The Python script below implements the “Fightin’ Words” algorithm (see Monroe, B., Colaresi, M., Quinn, K. Fightin’ words: lexical feature selection and evaluation for identifying the content of political conflict. Political Analysis, 16(4), pp. 372-403). It takes as inputs word-frequency matrices. These matrices must be in CSV format. The first column must contain the words and the second column must contain the absolute frequencies (if there are additional columns they will simply be ignored). These matrices need to be in the appropriate folder: change ‘rpath’ as needed (see line 11).

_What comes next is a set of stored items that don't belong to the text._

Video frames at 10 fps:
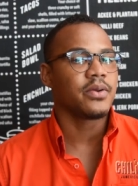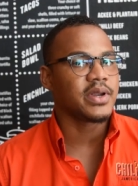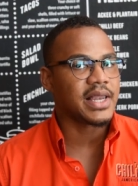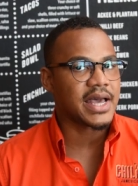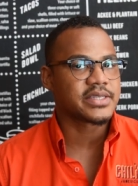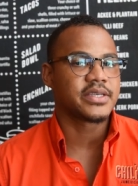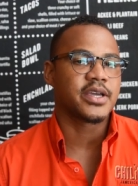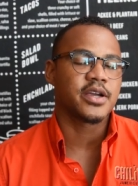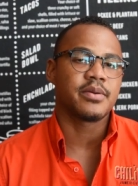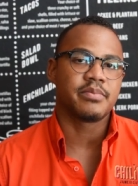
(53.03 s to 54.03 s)
Around last
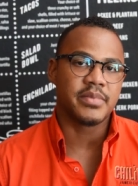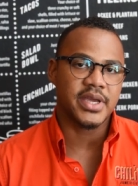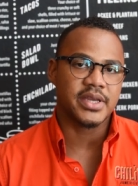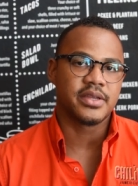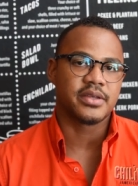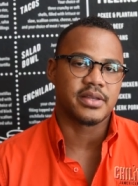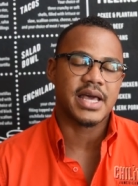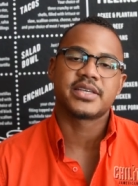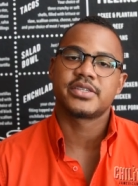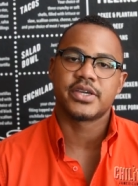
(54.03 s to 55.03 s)
year, mid
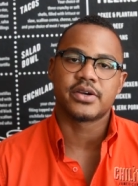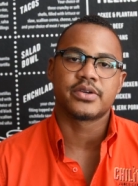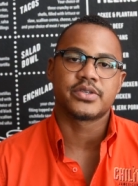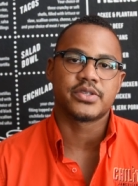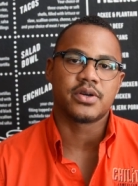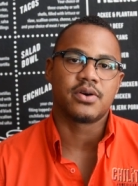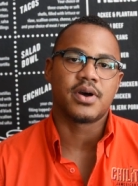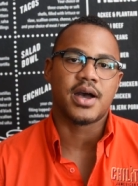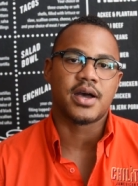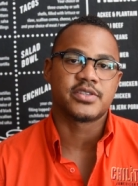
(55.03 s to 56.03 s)
last year or so,
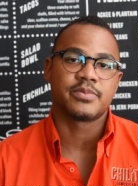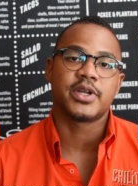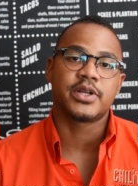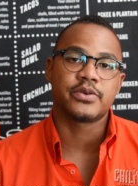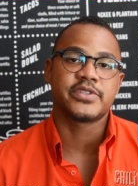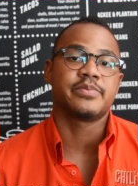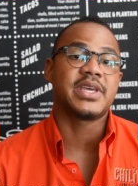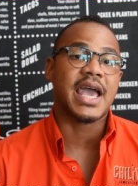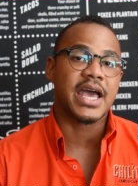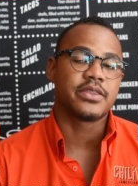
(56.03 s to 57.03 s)
uh, someone close to
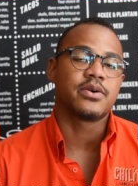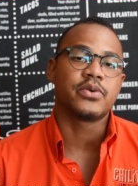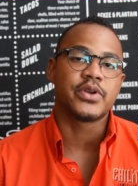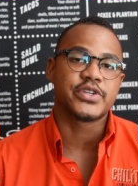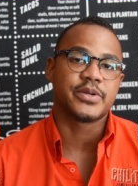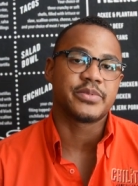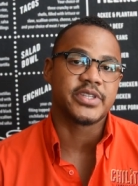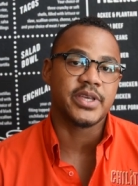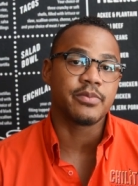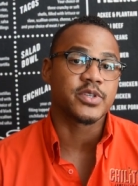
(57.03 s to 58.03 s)
me and the ownership
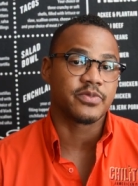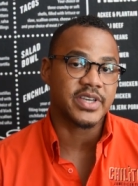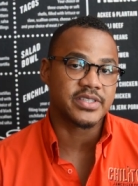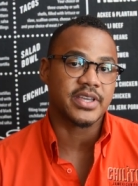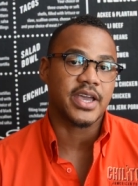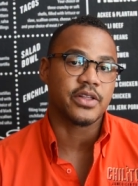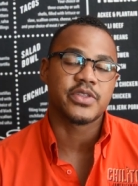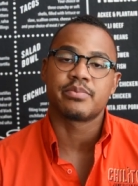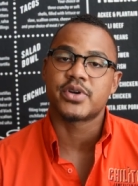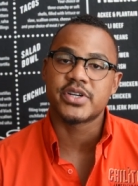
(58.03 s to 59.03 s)
team was facing a health
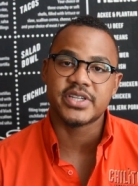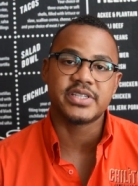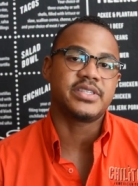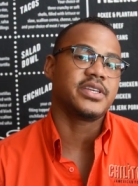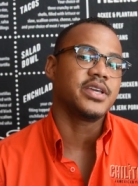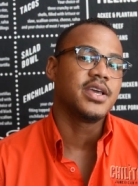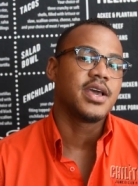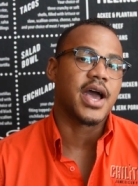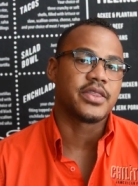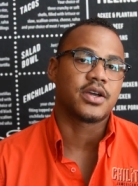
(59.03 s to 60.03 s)
emergency,
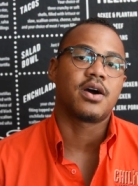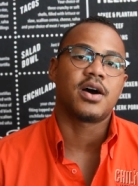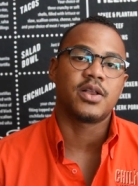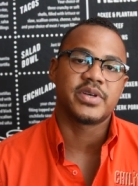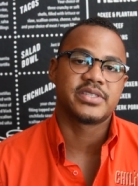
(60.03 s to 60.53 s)
and the call was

The script lets you choose between an uninformative prior (alpha = 0.01 for all words) and an informative prior (alpha = relative frequency of the word in the language). To choose the uninformative prior all you need are the word-frequency matrices mentioned before. To choose the latter you need also a matrix of global relative frequencies, i.e., a matrix containing the relative frequency of each word in the language as a whole. This matrix must be in CSV format as well. The first column must contain the words and the second column must contain the relative frequencies. This matrix must be saved as ‘corpus.csv’ (or you can change the name declared in lines 16, 26, and 52 of the script) and it must be in the same folder as the other matrices (‘rpath’). (The Laplace prior, also proposed in the ‘Fightin’ Words’ article, is not implemented here – I’m working on that).

The output is a set of Z scores, which is saved to a CSV file (see lines 111-116).

Because this script processes one file at a time, it can handle corpora that are too large to fit in memory.